Hoje em dia para comunicarmos com alguém nem precisamos de sair de casa. Temos a internet o telefone fixo, o telemóvel ou até mesmo o fax.
O mesmo acontece na informação. Se queremos saber o que se passa no mundo basta ligar a televisão ou ir ao computador e sabe-se logo tudo o que se passa ao redor.
Antigamente não era bem assim. Para sabermos as noticias tínhamos que comprar os jornais ou então com alguma sorte de já se ter alguma telefonia em casa para poder ouvir um leque escasso de rádios, na década de 40, não deve ter havido mais de meia dúzia de rádios em Portugal a nível nacional.

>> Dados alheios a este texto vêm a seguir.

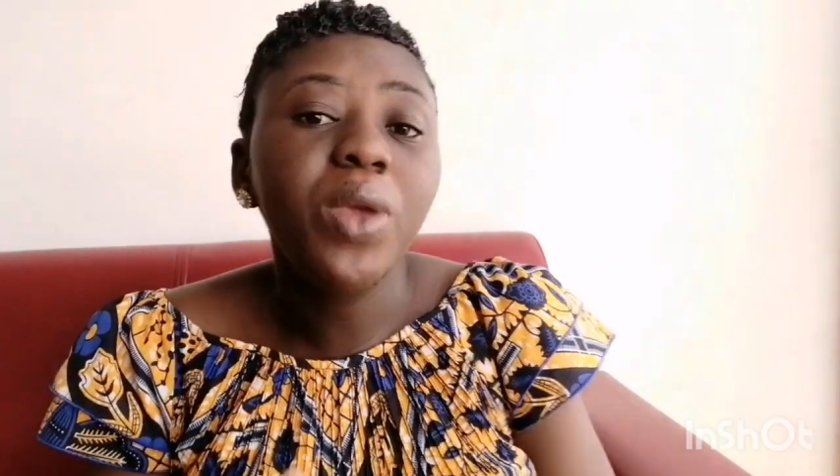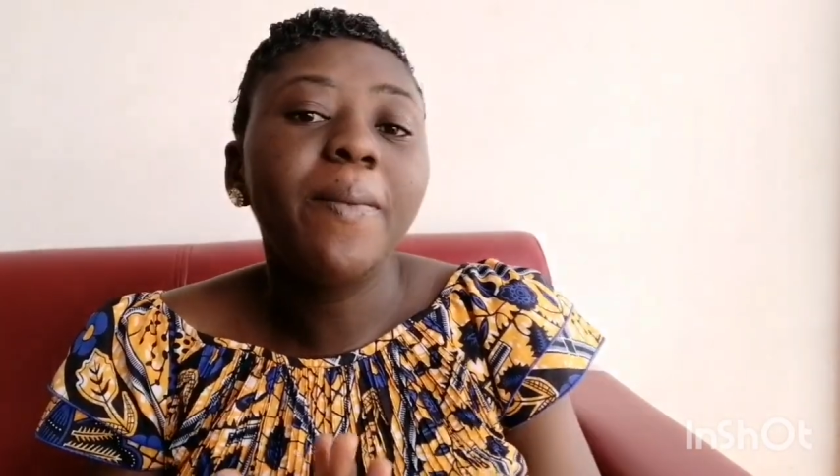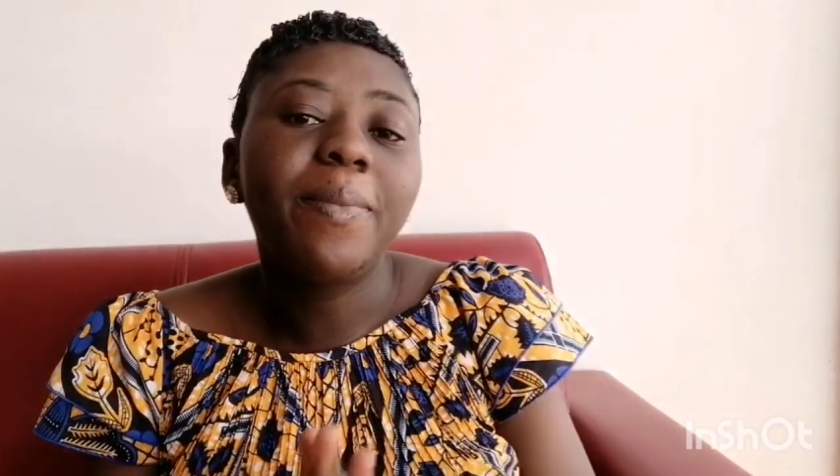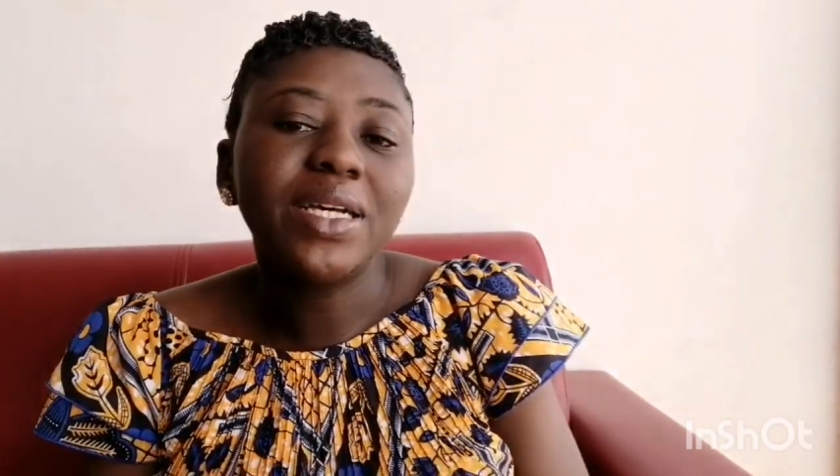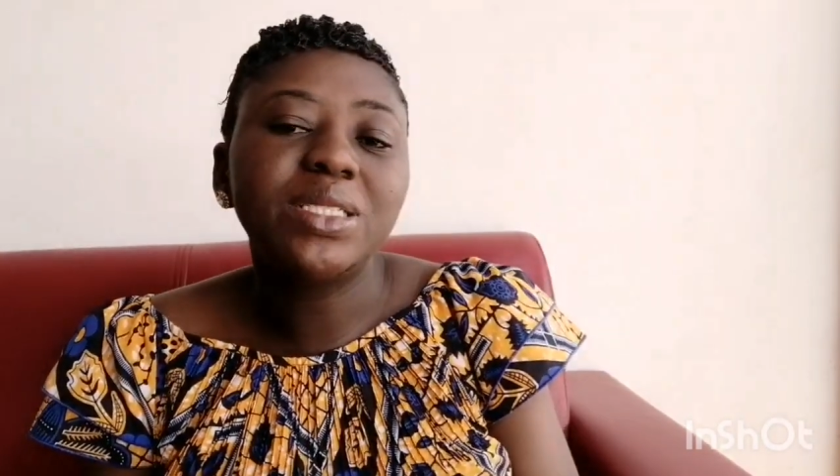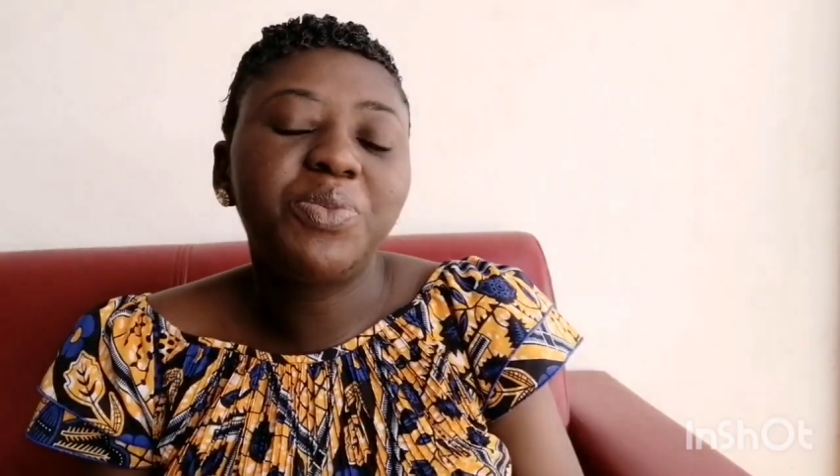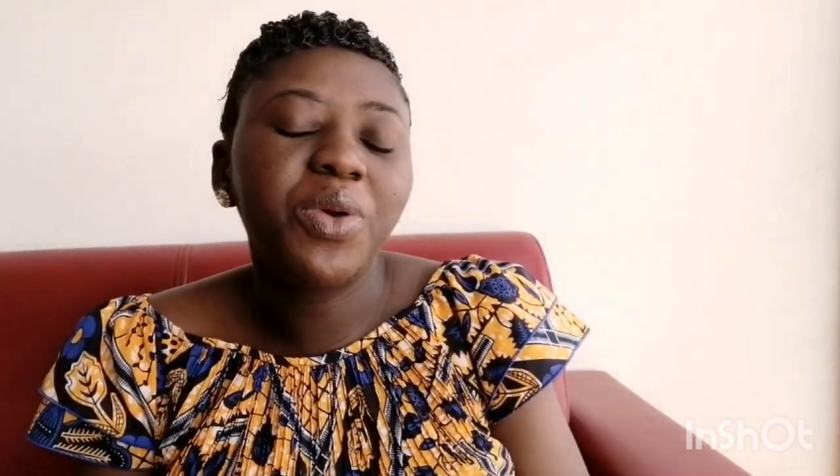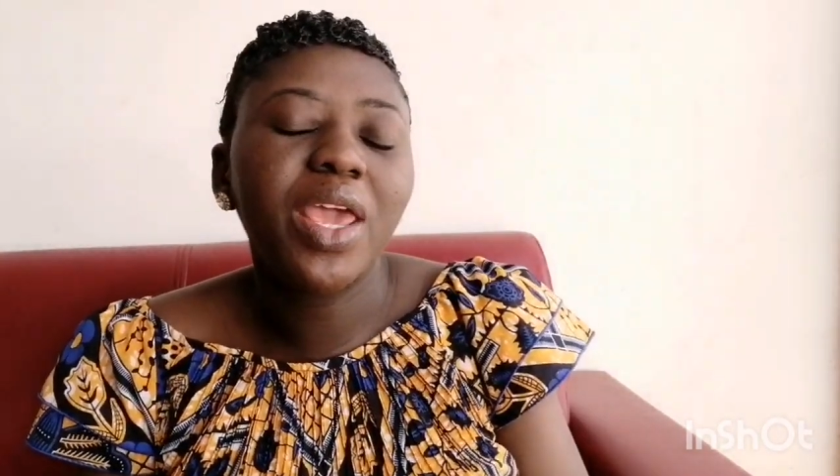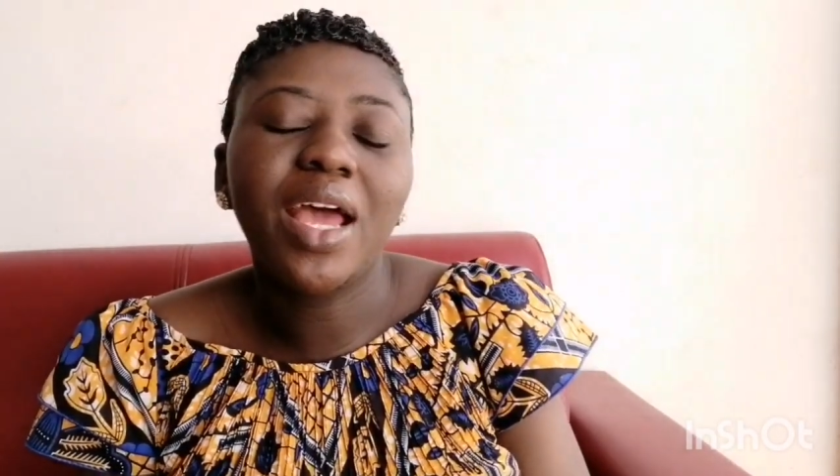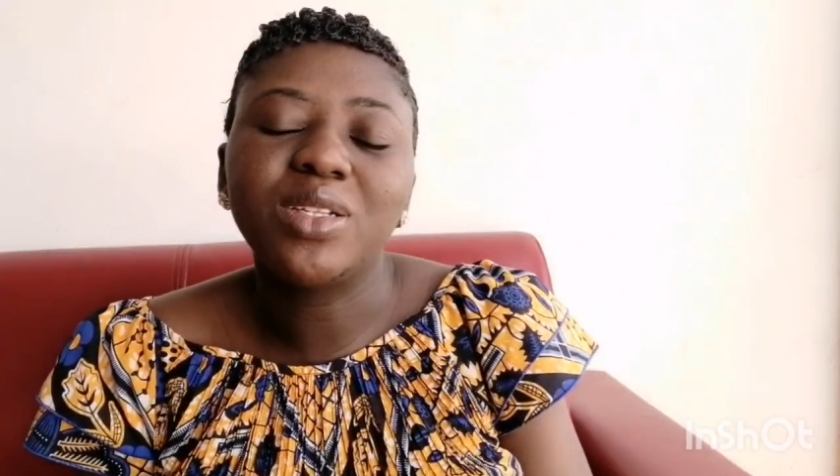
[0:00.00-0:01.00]
we
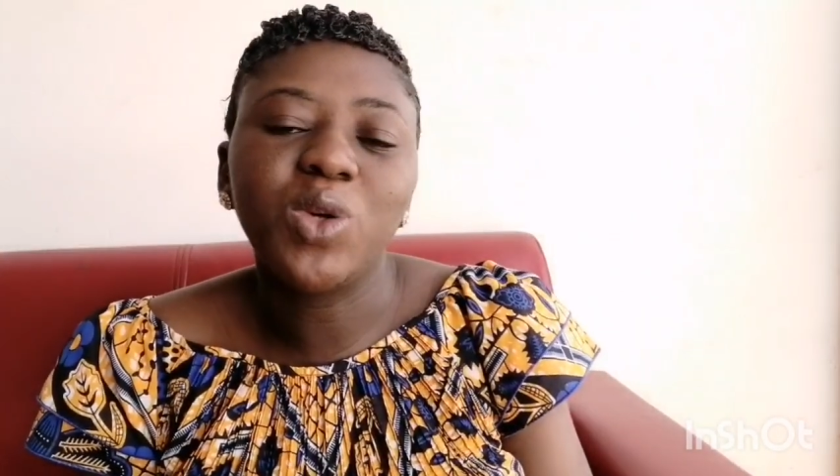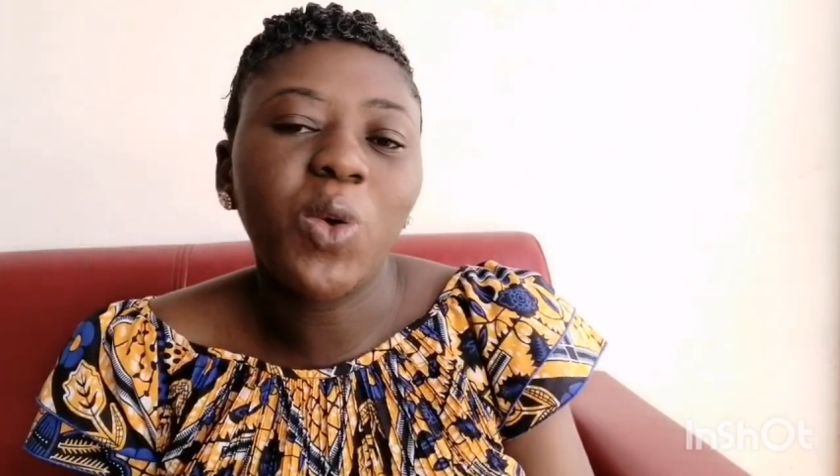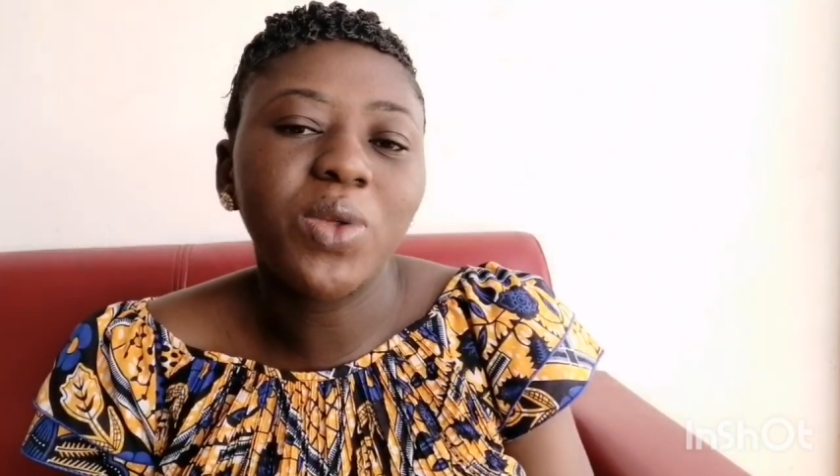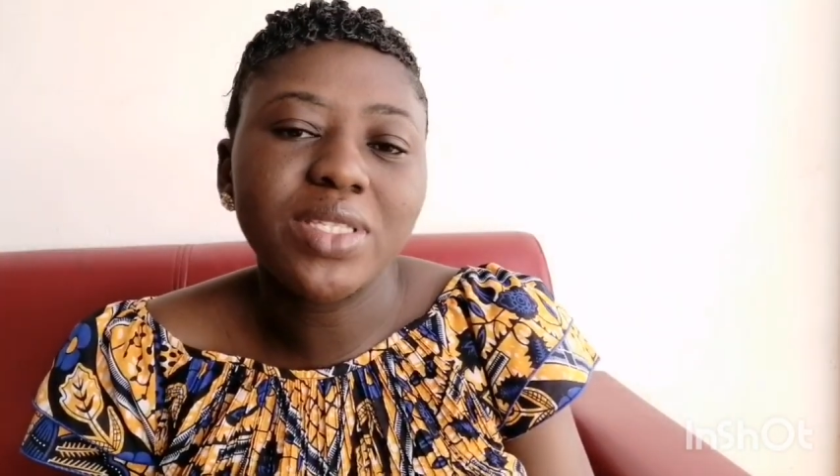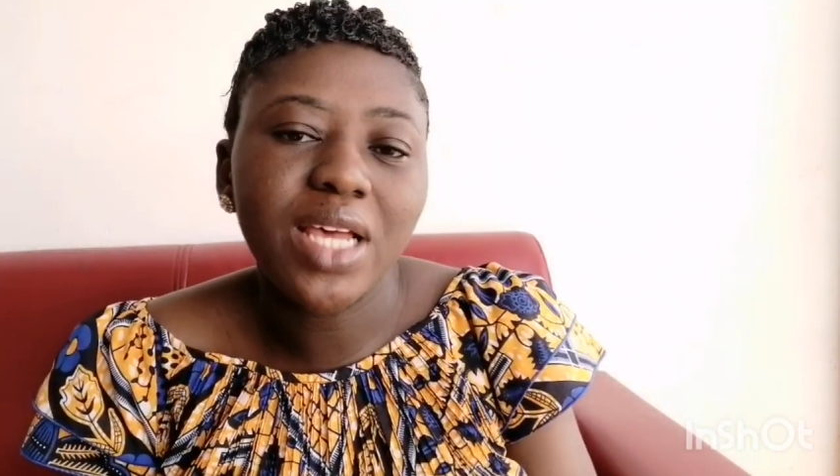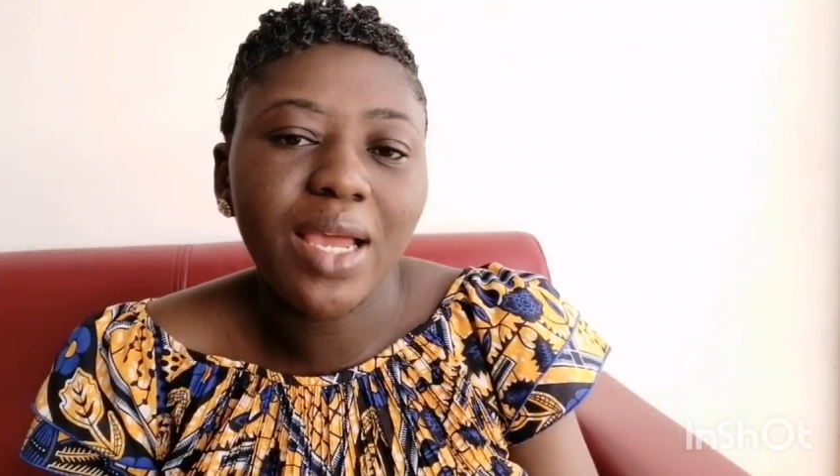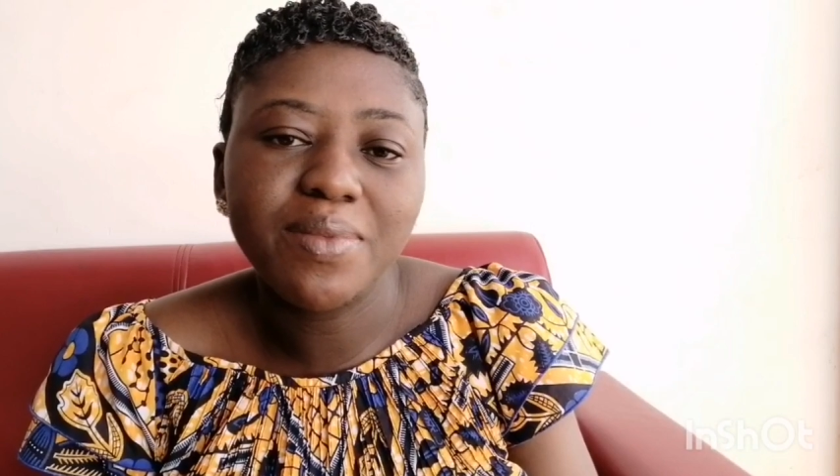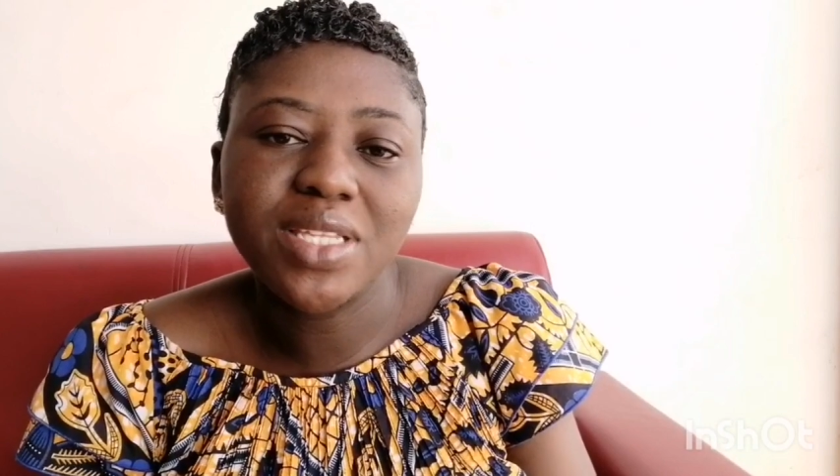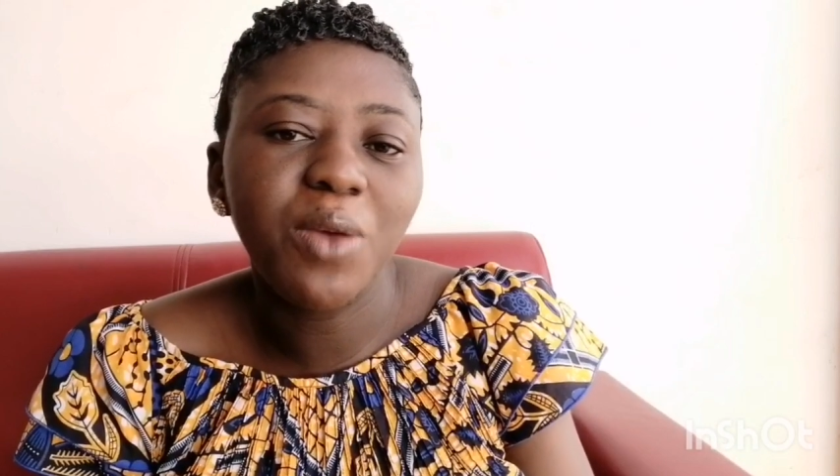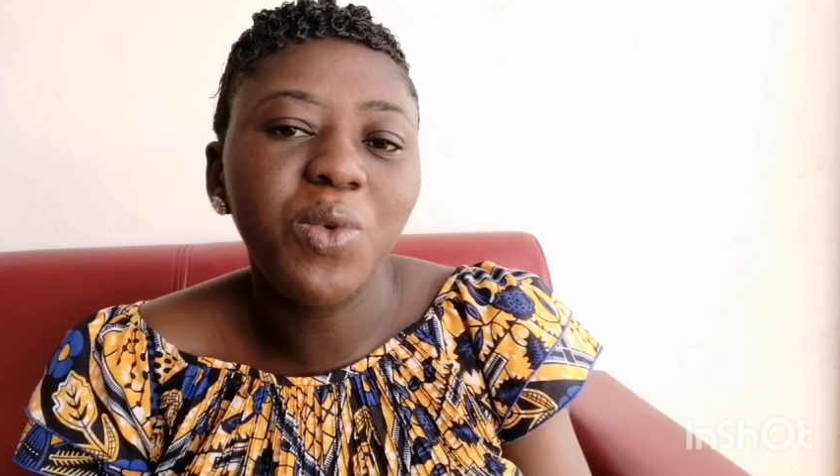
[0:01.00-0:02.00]
must pray at all times,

Ou seja tínhamos poucos meios para obter informação e muitas vezes chegavam-nos as notícias já bastante tarde.
Mas será que a informação era pior do que a que temos hoje?
Pois bem, aqui está uma pergunta difícil de responder. Havia menos fontes de difusão de informação, mas certamente que o padrão de qualidade era muito maior que hoje. Pelo menos não havia erros ortográficos ou até mesmo erros de informação como já detectei em alguns jornais diários portugueses.
As pessoas antigamente gostavam de ler o jornal, saíam de casa para comprar o jornal -as pessoas que sabiam ler e que tinham posses para adquirir um jornal como é obvio-. Hoje em dia já a informação chega-nos de tanto lado que tenho a impressão de que se perdeu o interesse em ir à procura da informação. Os jornais baixaram a sua qualidade de reportagens, as rádios idem e na televisão é melhor nem falar.
Meios que podiam difundir não só noticias mas também cultura curiosidades e afins, faz tudo menos isso, e quando o faz muitas vezes é com uma padrão de qualidade duvidoso.